The company said earlier this year that manufacturing operations at the main plant complex will cease by year's end. Cushman officials say that most of the office staff at the main site complex have already relocated to the company's headquarters building or other Pitney Bowes office locations in Connecticut. The property is situated at the intersection of Washington Boulevard and Atlantic Street, near the Stamford train station and extends to Stamford Harbor in the city's South End section and is just one block from Long Island Sound.

The master plan for most of the property--more than 19 acres--revised recently by the City of Stamford to allow for mixed-use development of residential housing, retail and other uses such as: medical, government, industrial and flex. The Pitney Bowes property has recently been renamed Peninsula Bay.

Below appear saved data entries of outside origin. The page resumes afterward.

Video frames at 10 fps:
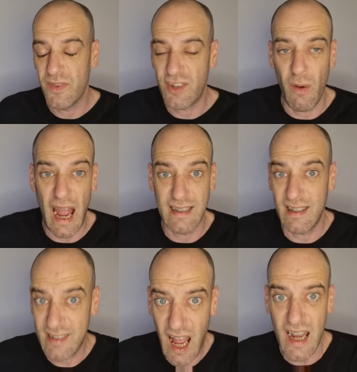So I
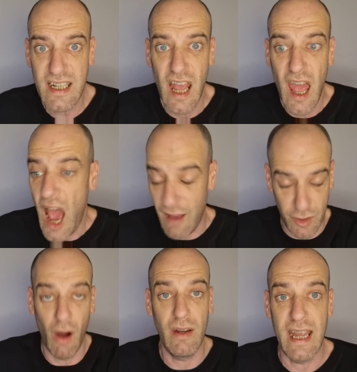decide
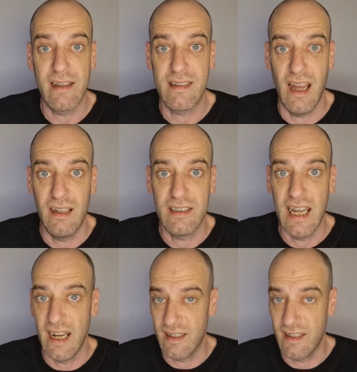I've got to kickstart it.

"Redevelopment of the main plant site into an exciting mixed-use development, including significant new housing, will be a welcome addition to Stamford's South End neighborhood," states Mayor Dannel P. Malloy. C&W's Metropolitan Area Financial Services Group is charged with marketing the property and finding a buyer. C&W's James Fagan and Patrick Colwell of Cushman & Wakefield of Connecticut, as well as Andrew Merin, David Bernhaut of the firm's New Jersey office and Jamie Covello, who is based at the company's New York City headquarters, are working on the project.

"We expect this offering to attract multiple offers from regional and national investor/developers," says Colwell, a senior director with C&W. "It is extremely rare to have a development parcel of this size, scope and unsurpassed location available in lower Fairfield County." Colwell adds that C&W plans to select a buyer/developer for the property by no later than November of this year.